Collection entries:
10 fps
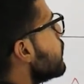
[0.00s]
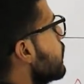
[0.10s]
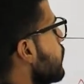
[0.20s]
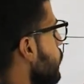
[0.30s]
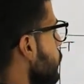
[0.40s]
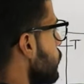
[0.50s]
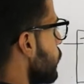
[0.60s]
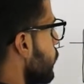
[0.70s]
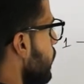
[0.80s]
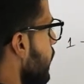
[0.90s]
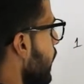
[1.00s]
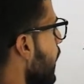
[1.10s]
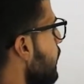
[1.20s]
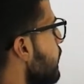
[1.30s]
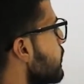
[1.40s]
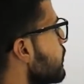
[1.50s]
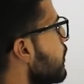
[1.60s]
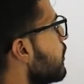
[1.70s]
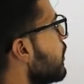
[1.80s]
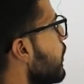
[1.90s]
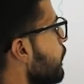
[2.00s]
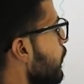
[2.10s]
turned to 0. And this is a T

* Exercise requirements: Every entry above should be given again exactly, with no images included.

* Your response:
10 fps
[0.00s]
[0.10s]
[0.20s]
[0.30s]
[0.40s]
[0.50s]
[0.60s]
[0.70s]
[0.80s]
[0.90s]
[1.00s]
[1.10s]
[1.20s]
[1.30s]
[1.40s]
[1.50s]
[1.60s]
[1.70s]
[1.80s]
[1.90s]
[2.00s]
[2.10s]
turned to 0. And this is a T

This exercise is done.